- EXERCISE PROMPT -
Make an exact copy, from the records below, of the lines from the line containing "[0:00.00-0:00.90]" to the line containing "Lip reading: International", both lines included, excluding pictures.

Stored items
********
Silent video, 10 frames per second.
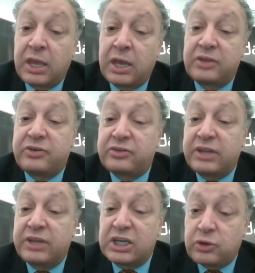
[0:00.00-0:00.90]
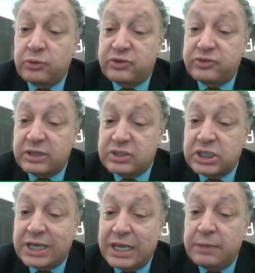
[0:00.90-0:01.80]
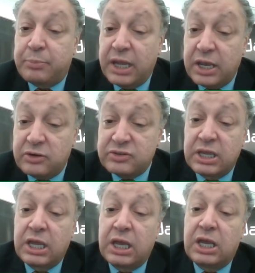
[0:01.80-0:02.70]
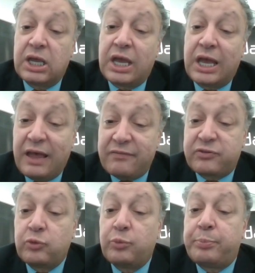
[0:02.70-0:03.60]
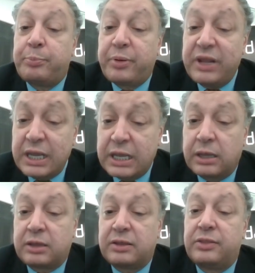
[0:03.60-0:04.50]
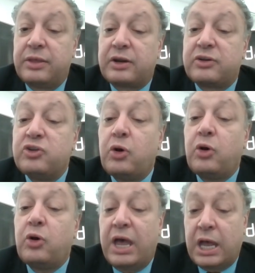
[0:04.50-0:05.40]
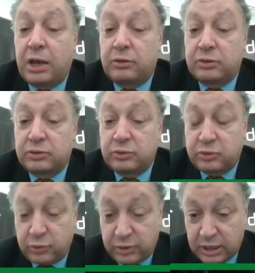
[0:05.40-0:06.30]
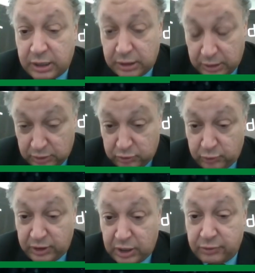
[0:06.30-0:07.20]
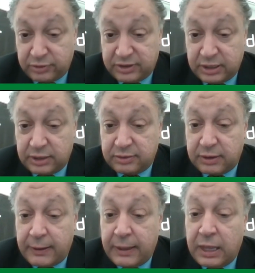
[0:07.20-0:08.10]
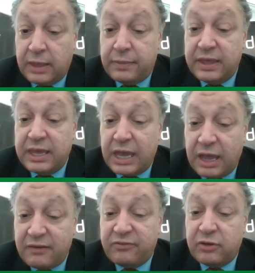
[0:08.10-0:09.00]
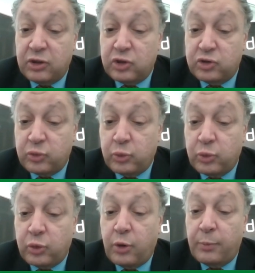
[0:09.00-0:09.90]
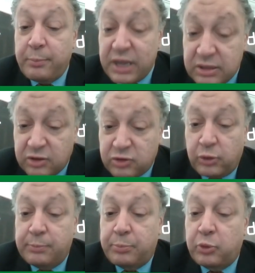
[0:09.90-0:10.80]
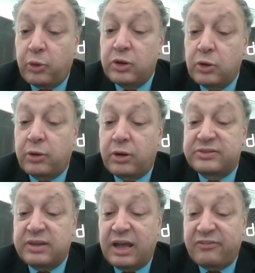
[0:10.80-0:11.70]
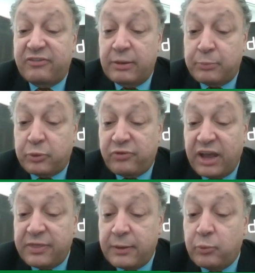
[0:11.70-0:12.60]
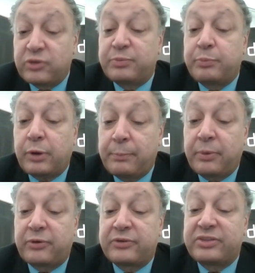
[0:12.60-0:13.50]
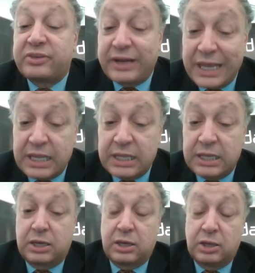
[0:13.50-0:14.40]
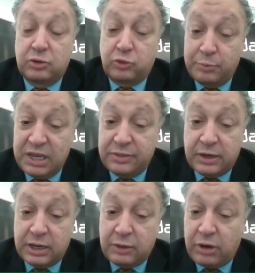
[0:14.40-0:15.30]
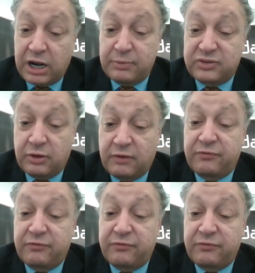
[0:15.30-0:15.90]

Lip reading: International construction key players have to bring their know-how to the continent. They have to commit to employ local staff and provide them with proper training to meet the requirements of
********
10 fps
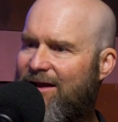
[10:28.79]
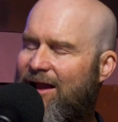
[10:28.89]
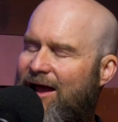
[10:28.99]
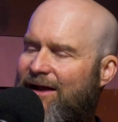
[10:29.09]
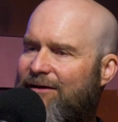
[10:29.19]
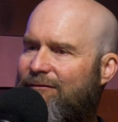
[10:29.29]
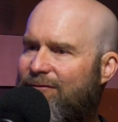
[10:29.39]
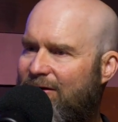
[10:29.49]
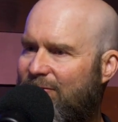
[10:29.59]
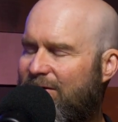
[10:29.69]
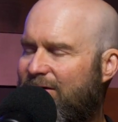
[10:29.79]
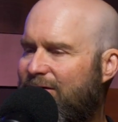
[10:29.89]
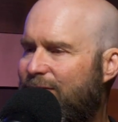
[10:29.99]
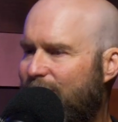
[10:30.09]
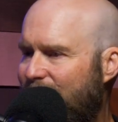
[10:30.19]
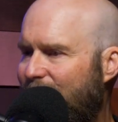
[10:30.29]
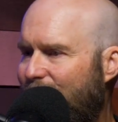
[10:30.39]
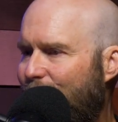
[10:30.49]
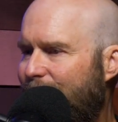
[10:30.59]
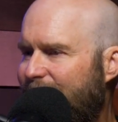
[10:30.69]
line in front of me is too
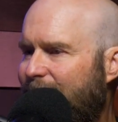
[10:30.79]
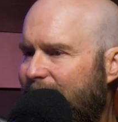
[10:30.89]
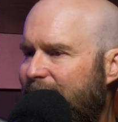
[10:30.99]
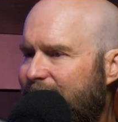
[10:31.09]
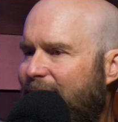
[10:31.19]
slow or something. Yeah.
********
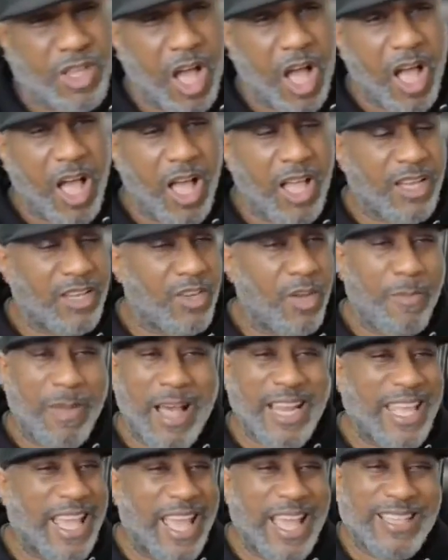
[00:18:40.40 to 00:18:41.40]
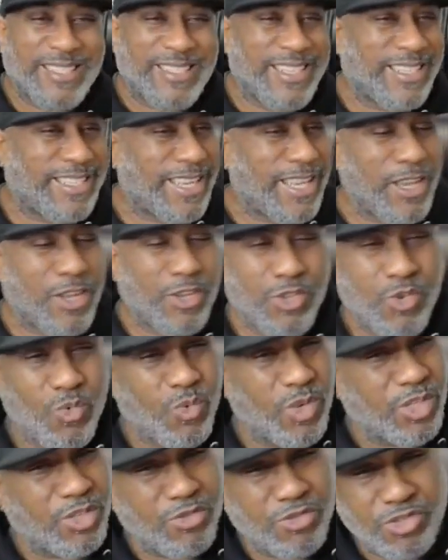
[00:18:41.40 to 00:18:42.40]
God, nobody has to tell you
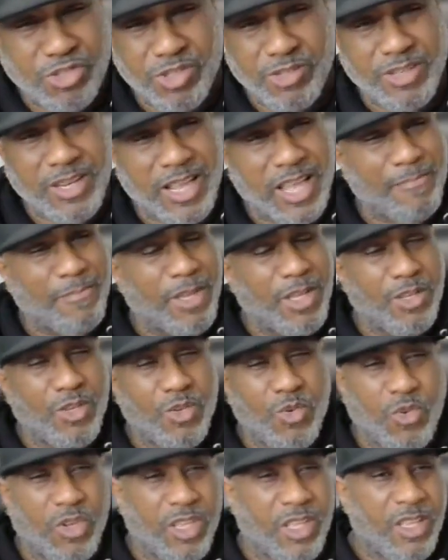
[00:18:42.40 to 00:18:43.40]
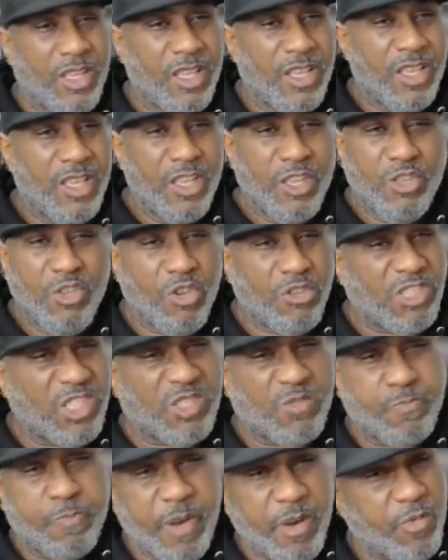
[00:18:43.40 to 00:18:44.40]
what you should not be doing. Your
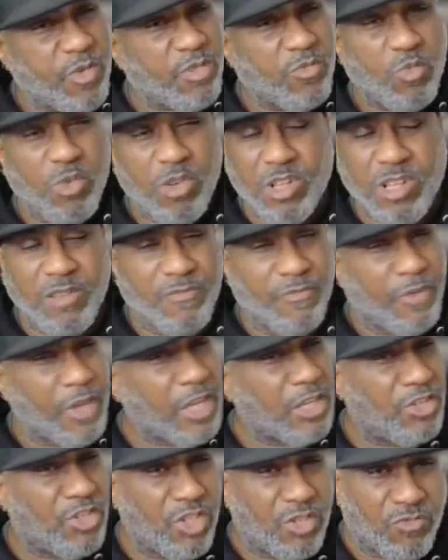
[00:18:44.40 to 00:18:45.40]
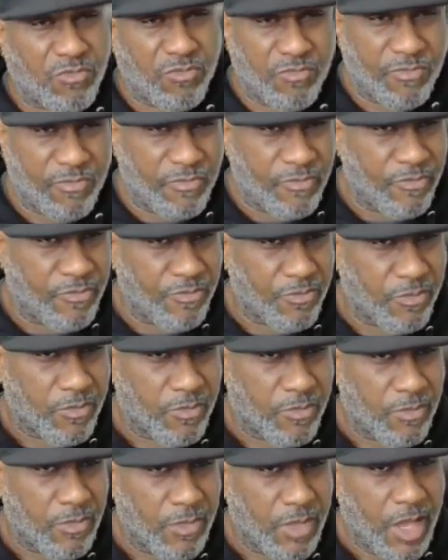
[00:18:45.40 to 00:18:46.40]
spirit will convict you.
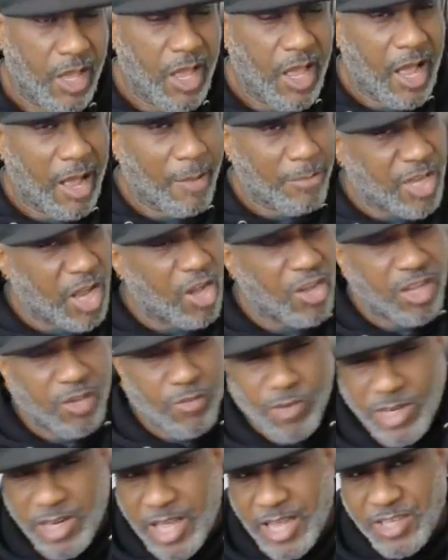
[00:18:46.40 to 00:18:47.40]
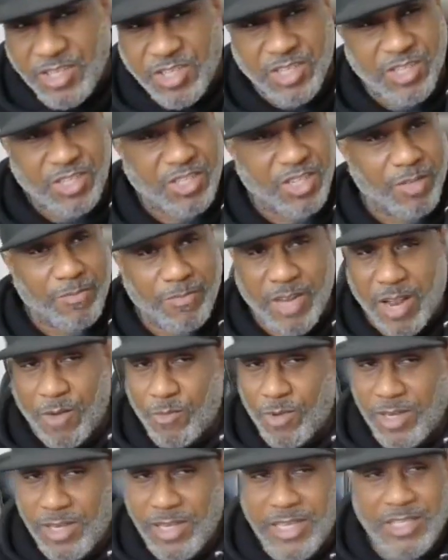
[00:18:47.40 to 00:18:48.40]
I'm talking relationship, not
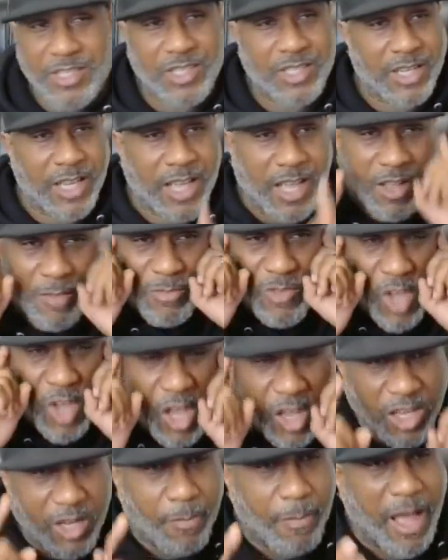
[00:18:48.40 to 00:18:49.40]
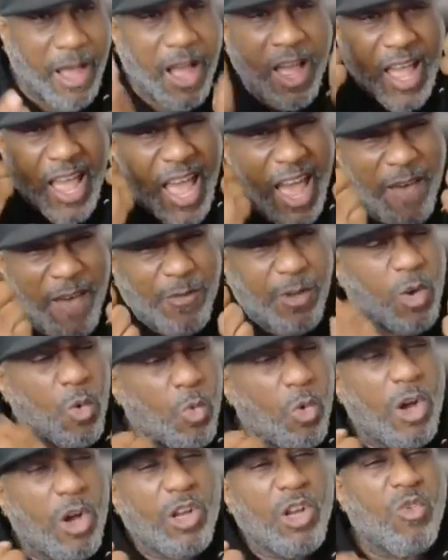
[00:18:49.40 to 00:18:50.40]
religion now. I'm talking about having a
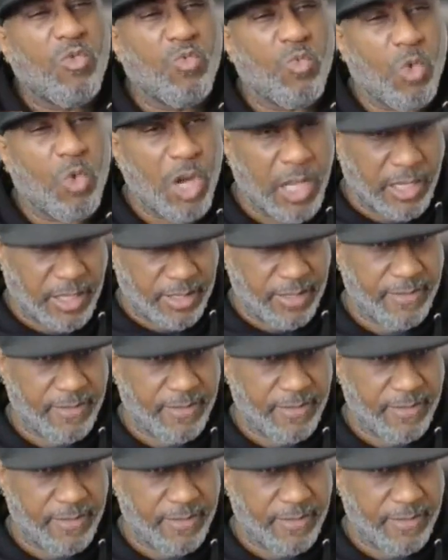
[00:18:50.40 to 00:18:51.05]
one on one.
********
- ANSWER SECTION -
[0:00.00-0:00.90]
[0:00.90-0:01.80]
[0:01.80-0:02.70]
[0:02.70-0:03.60]
[0:03.60-0:04.50]
[0:04.50-0:05.40]
[0:05.40-0:06.30]
[0:06.30-0:07.20]
[0:07.20-0:08.10]
[0:08.10-0:09.00]
[0:09.00-0:09.90]
[0:09.90-0:10.80]
[0:10.80-0:11.70]
[0:11.70-0:12.60]
[0:12.60-0:13.50]
[0:13.50-0:14.40]
[0:14.40-0:15.30]
[0:15.30-0:15.90]

Lip reading: International construction key players have to bring their know-how to the continent. They have to commit to employ local staff and provide them with proper training to meet the requirements of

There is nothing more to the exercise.